Observational studies suggested that a diet high in fruits and vegetables, both of which are rich with antioxidants, may prevent cancer development. However, findings from randomized trials of the association between antioxidant use and cancer risk have been mostly negative.

METHODS

From 8171 women who were randomly assigned in the Women's Antioxidant Cardiovascular Study, a double-blind, placebo-controlled 2 x 2 x 2 factorial trial of vitamin C (500 mg of ascorbic acid daily), natural-source vitamin E (600 IU of alpha-tocopherol every other day), and beta carotene (50 mg every other day), 7627 women who were free of cancer before random assignment were selected for this study. Diagnoses and deaths from cancer at a specific site were confirmed by use of hospital reports and the National Death Index. Cox proportional hazards regression models were used to assess hazard ratios (represented as relative risks [RRs]) of common cancers associated with use of antioxidants, either individually or in combination. Subgroup analyses were conducted to determine if duration of use modified the association of supplement use with cancer risk.
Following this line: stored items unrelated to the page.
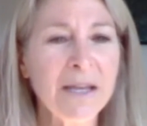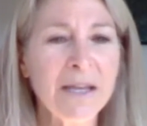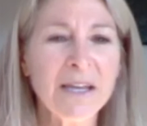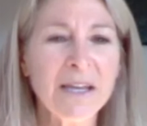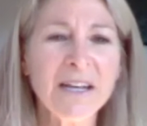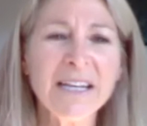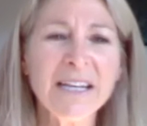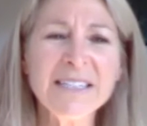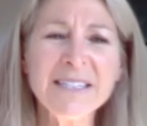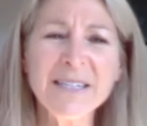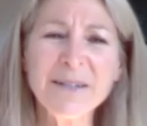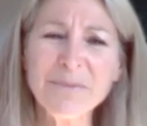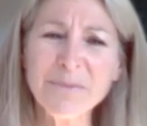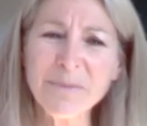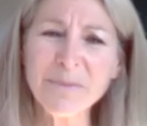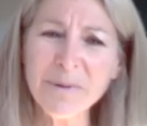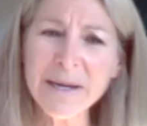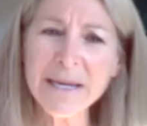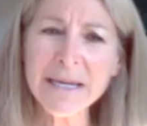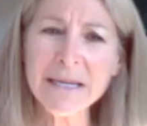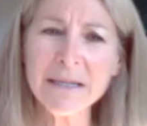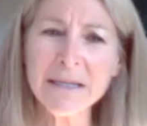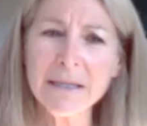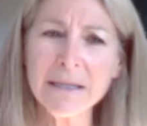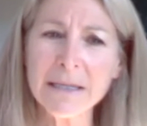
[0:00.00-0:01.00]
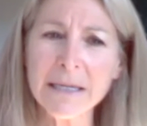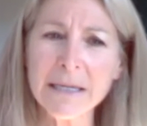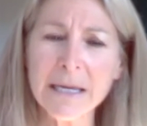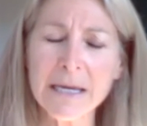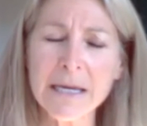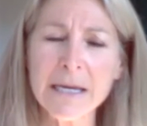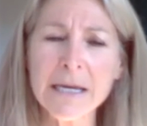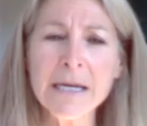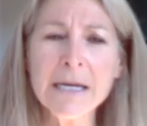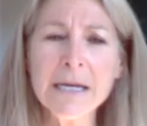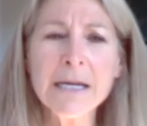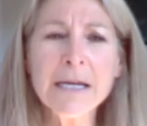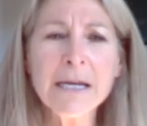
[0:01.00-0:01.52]
And I said, Really?
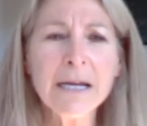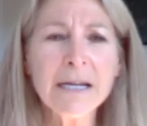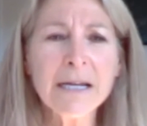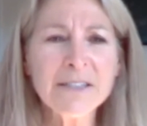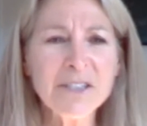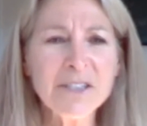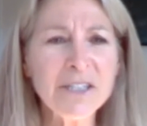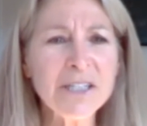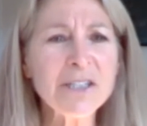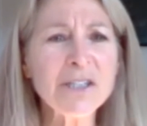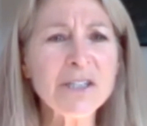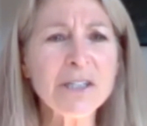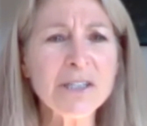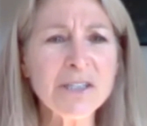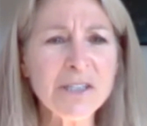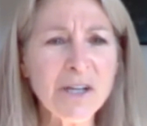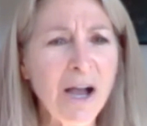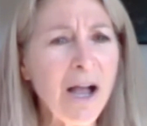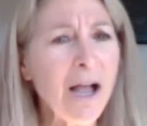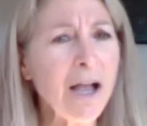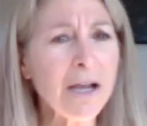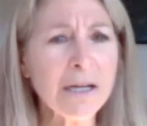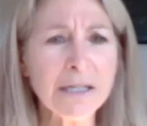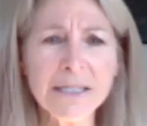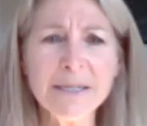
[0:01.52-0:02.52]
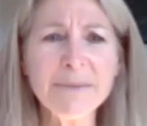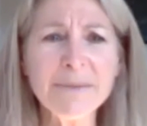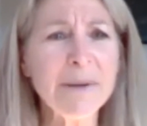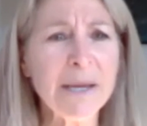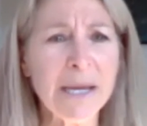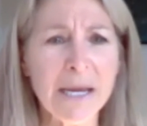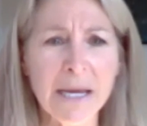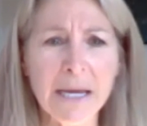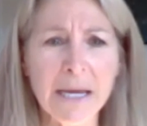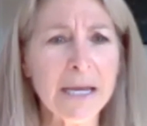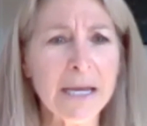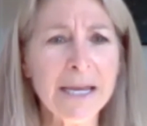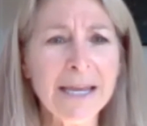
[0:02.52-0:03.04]
She should talk to
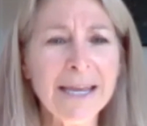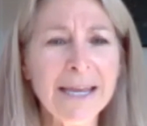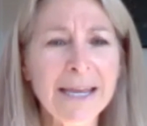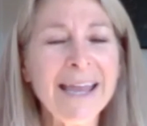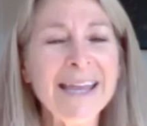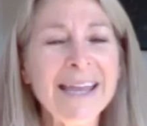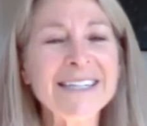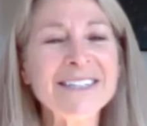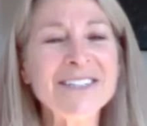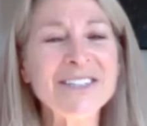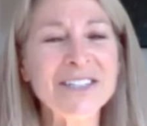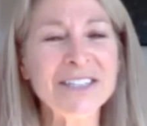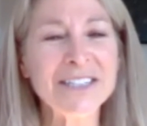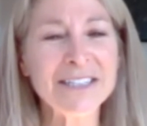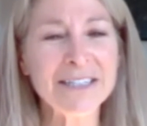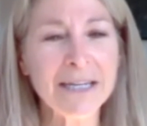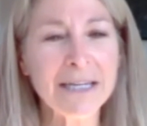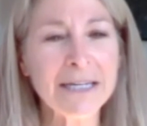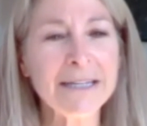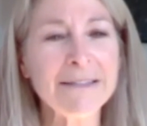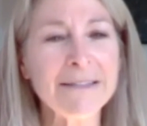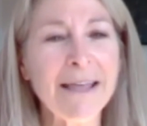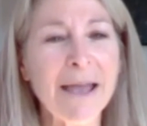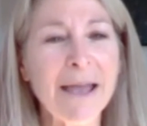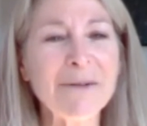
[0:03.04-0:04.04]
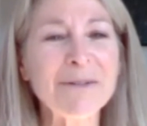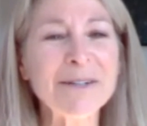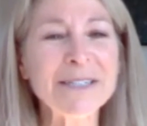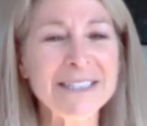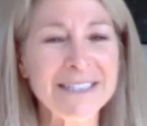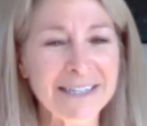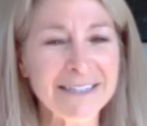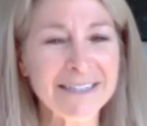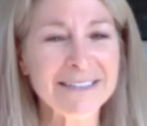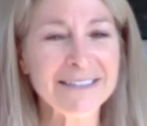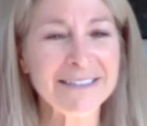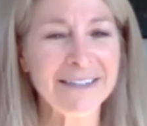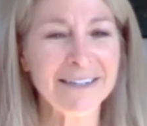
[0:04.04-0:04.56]
me. And she did, and that was
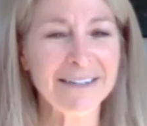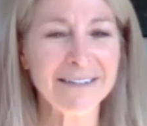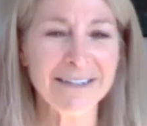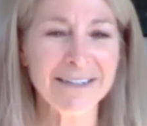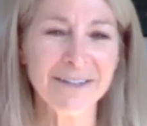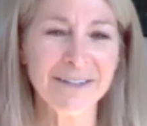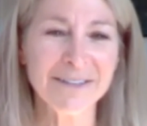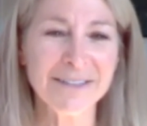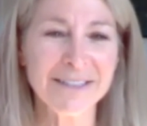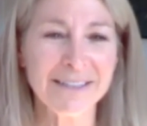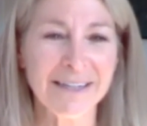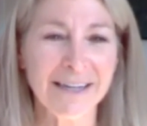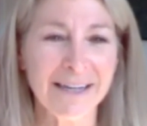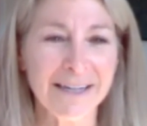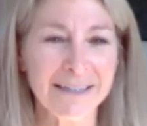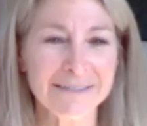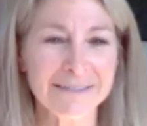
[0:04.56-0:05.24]
16 years ago.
All statistical tests were two-sided.

RESULTS

During an average 9.4 years of treatment, 624 women developed incident invasive cancer and 176 women died from cancer. There were no statistically significant effects of use of any antioxidant on total cancer incidence. Compared with the placebo group, the RRs were 1.11 (95% confidence interval [CI] = 0.95 to 1.30) in the vitamin C group, 0.93 (95% CI = 0.79 to 1.09) in the vitamin E group, and 1.00 (95% CI = 0.85 to 1.17) in the beta carotene group. Similarly, no effects of these antioxidants were observed on cancer mortality. Compared with the placebo group, the RRs were 1.28 (95% CI = 0.95 to 1.73) in the vitamin C group, 0.87 (95% CI = 0.65 to 1.17) in the vitamin E group, and 0.84 (95% CI = 0.62 to 1.13) in the beta carotene group. Duration and combined use of the three antioxidants also had no effect on cancer incidence and cancer death.

CONCLUSIONS

Supplementation with vitamin C, vitamin E, or beta carotene offers no overall benefits in the primary prevention of total cancer incidence or cancer mortality.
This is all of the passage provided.